/nmt-wizard

Launch NMT tasks on the cloud

Primary LanguagePythonMIT LicenseMIT

nmt-wizard

nmt-wizard is a Docker-based task launcher and monitor on a variety of remote platforms (called services) such as SSH servers, Torque clusters, or EC2 instances. Each service is providing access to compute resources. The launcher is meant to be used with nmt-wizard-docker images, but without a strong dependency.

The project provides:

  • a RESTful server that queues incoming requests in a Redis database;
  • a client to the REST server providing a simple textual visualization interface;
  • workers that launch and manage tasks on the requested service and updates their status.

Once launched, the tasks are sending progress and updated information to the launcher.

Services configuration

Service configurations are provided by the system administrators. A service is declared and configured by a JSON file in the config directory. The REST server and worker automatically discover existing configuration files, provided that their filename ends with .json. A special default.json file defines parameters shared by all services.

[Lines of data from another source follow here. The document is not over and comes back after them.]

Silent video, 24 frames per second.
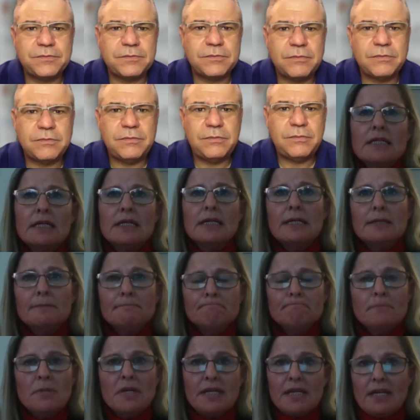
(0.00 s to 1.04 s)

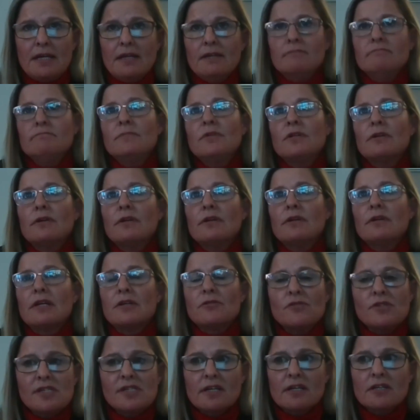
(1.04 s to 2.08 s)
Again,
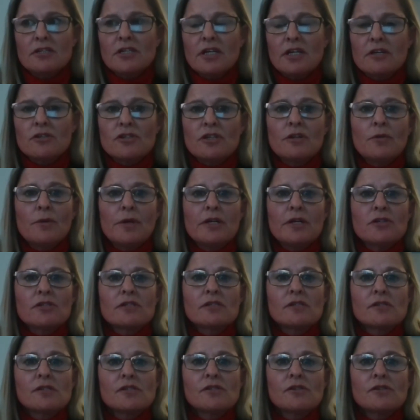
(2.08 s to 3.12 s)
interesting and challenging
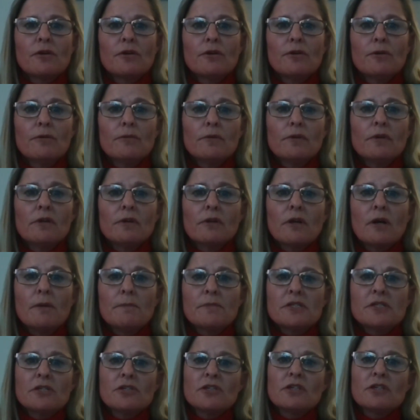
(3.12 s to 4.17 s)
questions. So,
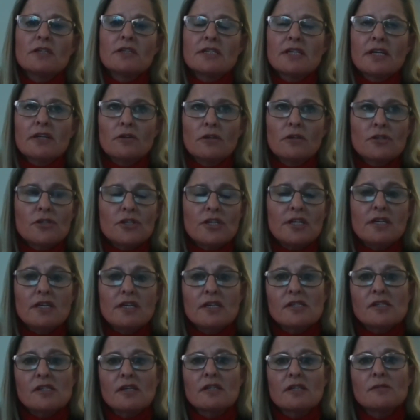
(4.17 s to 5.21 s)
competition in technology
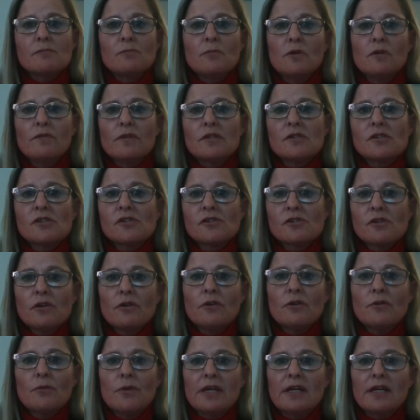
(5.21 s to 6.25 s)
it's moving
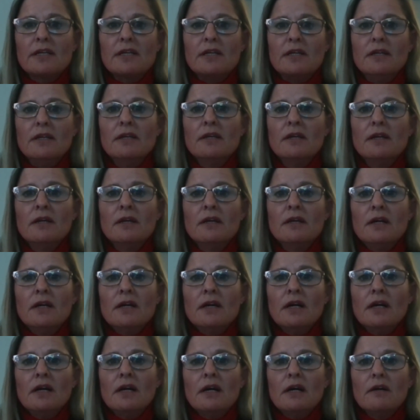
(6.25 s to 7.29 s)
so quickly.
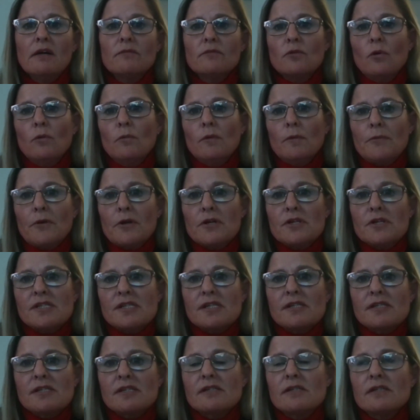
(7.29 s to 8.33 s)
Normal
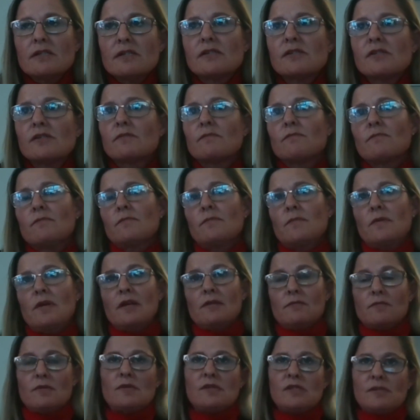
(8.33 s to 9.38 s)
processes,
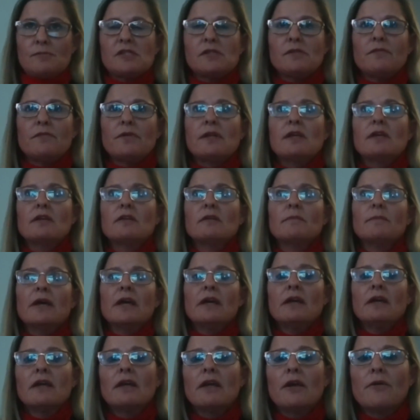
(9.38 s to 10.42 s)
specifically in the
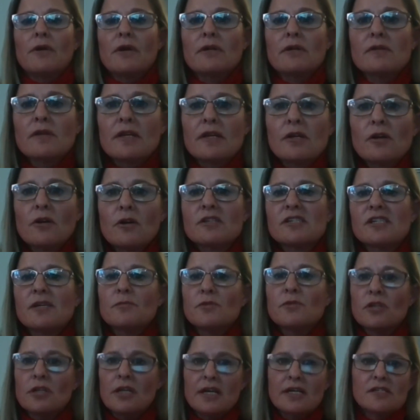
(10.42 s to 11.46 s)
banking area, in
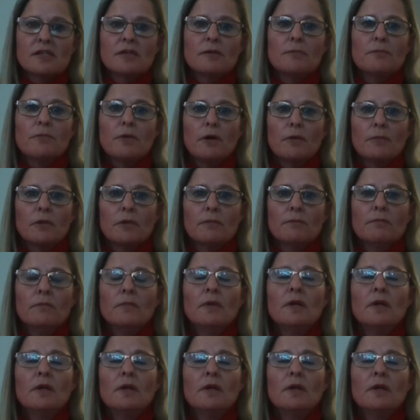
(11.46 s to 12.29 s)
conceptualizing a problem,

The configuration file has the following structure:

{
    "name": "my-service",  // The short name the user will select.
    "description": "My service",  // Display name of the service.
    "module": "services.XXX",  // Name of the Python module managing the service.
    "variables": { // Non-Service specific configurations.
        "key1": [ "value1", "value2" ],
        ...
    },
    "docker": {
        "registries": {  // Docker registries: ECS, Docker Hub.
            "aws": {
                "type": "aws",
                "credentials": {
                    "AWS_ACCESS_KEY_ID": "XXXXX",
                    "AWS_SECRET_ACCESS_KEY": "XXXXX"
                },
                "uri": "XXXXX.dkr.ecr.eu-west-3.amazonaws.com",
                "region": "eu-west-3"
            },
            "dockerhub": {
                "type": "dockerhub",
                "uri": "",
                "default_for": [ "nmtwizard" ]
            },
            "mydockerprivate": {
                "type": "dockerprivate",
                "uri": "",
                "credentials": {
                    "password": "XXXXX",
                    "username": "XXXXX"
                },
                "default_for": [ "systran" ]
            }
        },
        "mount": [  // Volumes to mount when running the Docker image.
            "/home/devling/corpus:/root/corpus",
            "/home/devling/models:/root/models"
        ],
        "envvar": {  // Environment variables to set when running the Docker image.
            "key1": "value1",
            "specific": {
                "image": {
                    "key": "value"
                }
            }
        },
        "path": "" // if provided, will be used to select default path for docker command on remote service.
    },
    "skey1": "svalue1",  // Non-Service specific configurations.
    ...,
    "disabled": [01],  // Boolean field to disable/enable the service.
    "storages": {  // Storage configuration as described in single-training-docker.
    },
    "cpu_allocation": { // define default number of cpu allocated for the different tasks
          "gpu_task": 2,
          "preprocess_task": 4,
          "trans_task": 4,
          "buildvocab_task": 4,
          "release_task": 2
    },
    "callback_url": "http://LAUNCHER_URL",
    "callback_interval": 60,
    "ttl_policy" : [ // define the time to live policy for completed task in the database
        { 
            "pattern": {
                "status": "stopped",
                "message": "dependency_error"
            },
            "ttl": 10
        }
    ]
}

where variables is a list of possible options for the service. The structure of some of these options is specific to each service. Common options are described below.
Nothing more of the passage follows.